Films we've loved this Summer

From major cinema releases to indie music videos, here are just a couple of highlights from what we’ve been watching in May.

Nope dir. Jordan Peele

Nope is the latest feature from acclaimed filmmaker Jordan Peele. Described as a science fiction horror thriller, the film stars Daniel Kaluuya and Keke Palmer as two ranch-owning siblings who attempt to capture video evidence of an unidentified flying object. One of the most anticipated films of the Summer, Nope is hard to describe and hard to define. As always with Peele’s films, there’s more than meets the eye. 

Nope is showing in cinemas around the UK.

Picture in my mind – PinkPantheress and Sam Gellaitry dir. Aidan Zamiri

Since rising to fame last year through posting her songs on TikTok, PinkPantheress has become an exciting new name on the UK music scene. The music video for her recent collaboration with electronic artist Sam Gellaitry, Picture in my mind, is the perfect accompaniment to this bedroom pop Summer anthem. Set in a bustling laundromat, that slowly descends into nightclub-esque chaos, the video shows an eclectic group of characters washing clothes, kissing, getting their ears pierced, and having their head shaved amongst other things. The video feels at once perfectly 2022 and timeless, with a running theme of difference and togetherness. 
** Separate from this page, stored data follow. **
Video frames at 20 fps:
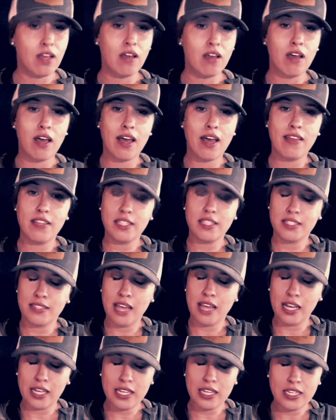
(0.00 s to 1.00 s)
and the
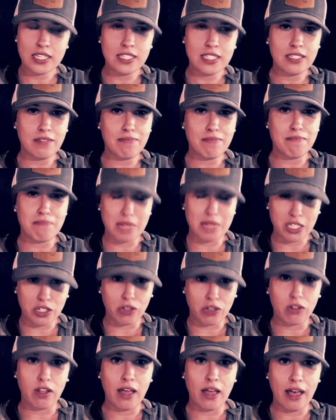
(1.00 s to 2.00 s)
second is of
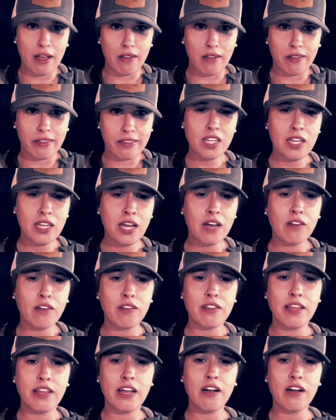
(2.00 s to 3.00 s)
mental health. Now,
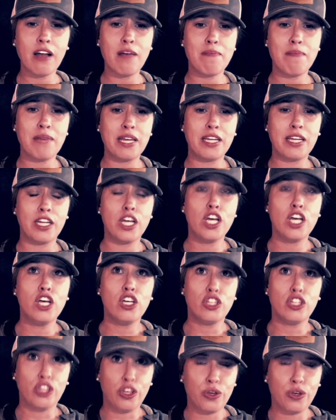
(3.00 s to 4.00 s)
there have been
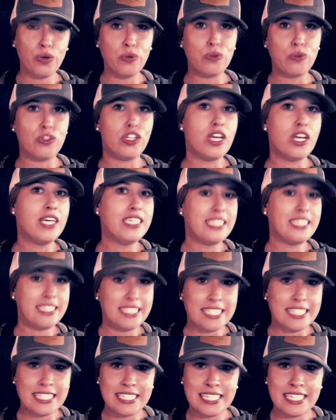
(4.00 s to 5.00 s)
huge,
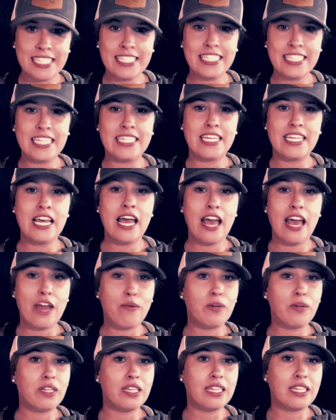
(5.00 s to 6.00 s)
consistent, and
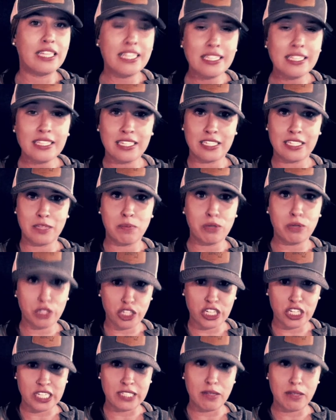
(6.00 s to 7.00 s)
relentless
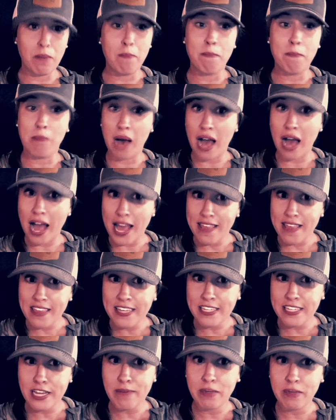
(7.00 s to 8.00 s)
pushes by the
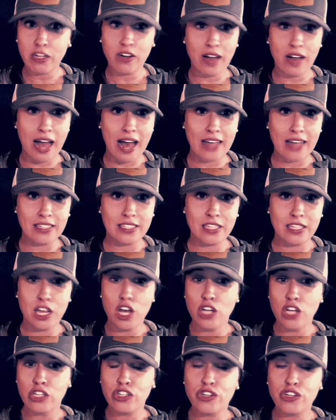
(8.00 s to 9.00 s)
Democrats
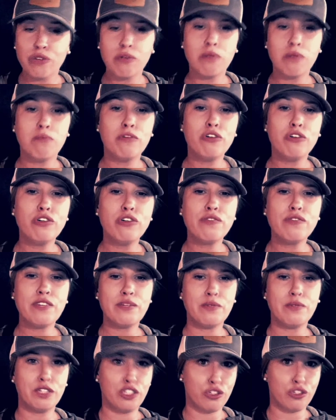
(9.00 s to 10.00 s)
to remove and
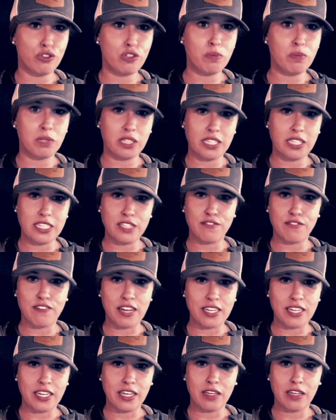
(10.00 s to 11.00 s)
reduce police
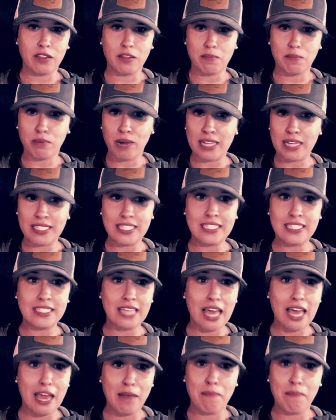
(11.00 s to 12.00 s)
funding, presence,
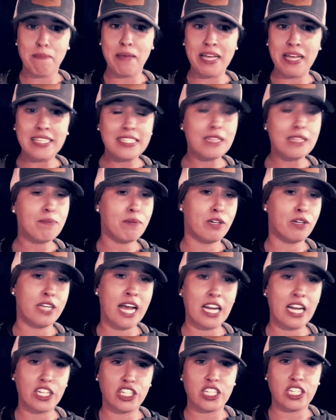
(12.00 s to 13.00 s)
and basic
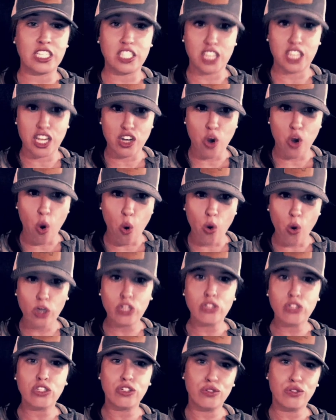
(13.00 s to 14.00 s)
protections in order
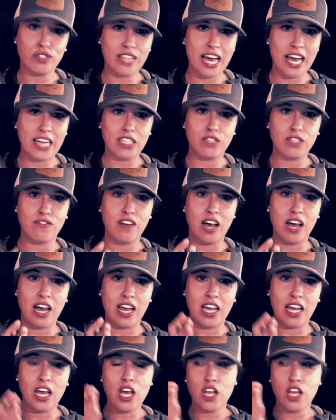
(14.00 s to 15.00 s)
to satisfy
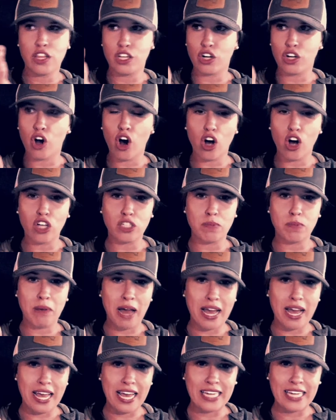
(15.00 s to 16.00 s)
the calls by
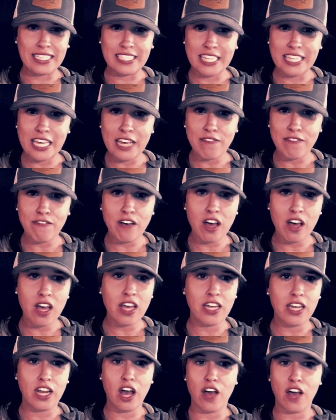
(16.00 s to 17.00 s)
Antifa and
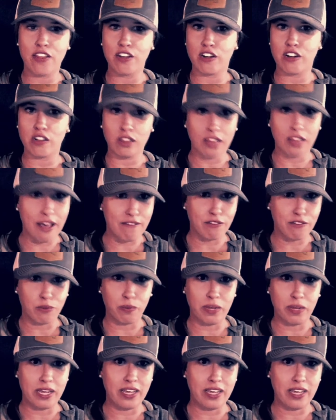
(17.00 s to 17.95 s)
other left-wing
Watch here: Picture in my mind

Nsenene dir. Michelle Coomber 

A short documentary about the Ugandan activity of trapping grasshoppers.
With a running narration from Ibrah, a man whose livelihood depends on the catching of this Ugandan delicacy, this film is an absolute feast for the senses. The cinematography is truly breathtaking (DOP Xavi Amoros), and creates a hypnotic, ethereal atmosphere that mirrors the myth that surrounds the insect in Uganda. 
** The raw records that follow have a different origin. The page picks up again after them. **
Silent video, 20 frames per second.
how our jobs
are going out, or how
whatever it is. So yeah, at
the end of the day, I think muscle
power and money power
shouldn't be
“I believe they’re not from this world. I’ll be lost if they stop falling. When I look up at the sky, I don’t know if it’s stars or grasshoppers I see”
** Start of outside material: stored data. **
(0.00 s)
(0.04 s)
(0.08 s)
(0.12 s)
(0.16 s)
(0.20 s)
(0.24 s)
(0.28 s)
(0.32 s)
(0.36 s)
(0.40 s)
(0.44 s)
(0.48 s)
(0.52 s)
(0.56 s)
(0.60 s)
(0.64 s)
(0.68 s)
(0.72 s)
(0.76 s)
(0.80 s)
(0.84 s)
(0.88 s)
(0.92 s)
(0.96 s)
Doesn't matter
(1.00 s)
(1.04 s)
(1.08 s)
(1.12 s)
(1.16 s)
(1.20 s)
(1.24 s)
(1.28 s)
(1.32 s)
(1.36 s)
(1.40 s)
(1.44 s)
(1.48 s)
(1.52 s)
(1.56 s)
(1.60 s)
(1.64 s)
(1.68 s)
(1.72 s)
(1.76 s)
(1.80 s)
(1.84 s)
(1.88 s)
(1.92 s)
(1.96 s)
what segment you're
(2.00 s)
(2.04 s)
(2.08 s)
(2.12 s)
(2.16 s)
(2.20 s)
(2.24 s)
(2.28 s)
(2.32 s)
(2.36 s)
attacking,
Director Michelle Coomber has created a dreamlike glimpse into a community, that pulls you in from the first second. 

Watch here: Nsenene 

Inheritance dir. Annalise Lockhart

The story of a Black American family living in rural Vermont, haunted by white ghosts who watch them incessantly. Gradually pushed over the edge by the nefarious force of the ghosts’ gaze, the family use their maple trees to create a McCoy field, an area that turns them invisible, so that they can live in their home in peace, leaving that burning white perception behind. The film is beautifully shot and acted, with naturalistic performances that marry the quiet horror of the haunting with a sincere family warmth. 

Director Annalise Lockhart says that the first seed of the idea was in the shape of a campsite that would turn you invisible, sparked by the stereotype that ‘Black people don’t camp’, and that when they do it wasn’t uncommon to feel like you were being watched, and didn’t belong. In its science-fiction elements, the film draws from Afrofuturism. Lockhart told Hannah Skjellum for Outtake Mag; “Science fiction as a genre, I think, from its inception has been about solutions to really difficult problems in the modern era. I think about the quest for freedom and equality that African diasporic peoples have been on for so long. The best Afrofuturist works are looking for different visions of what the future could be like, outside of predominantly white or Western ideas of ‘the future’. And it’s really important to think about radically different visions separate from that.” 

Watch here: Inheritance

Bodies Bodies Bodies dir. Halina Reijn

Stuck in a remote mansion during a storm, a group of rich 20-somethings decide to play Bodies Bodies Bodies, a game where a secret killer must eliminate their fellow players. Things take a turn when real bodies start turning up, triggering a bloody and chaotic chain of events. A whodunit for the zoomers, this film knows exactly what it’s doing, and delivers exactly that. Writers Kristen Roupenian and Sarah Delappe (along with director Halina Reijn) have managed to capture the perfect mid-20s vibe, in all its egotistical mess, without it feeling overly forced or cringe-worthy – something that is not an easy feat and that we’ve seen done badly countless times. The heightened and unlikeable characters offer just enough of a reflection of people we know without completely insulting the audience. The film combines this unself-conscious social commentary with genuinely good tension building and strong performances, with a standout comedic performance from  Shiva Baby star Rachel Sennott. A crossroads of Euphoria, Agatha Christie, and Among Us, Bodies Bodies Bodies is a modern murder-mystery romp with all the trimmings.

Bodies Bodies Bodies is showing in cinemas around the UK.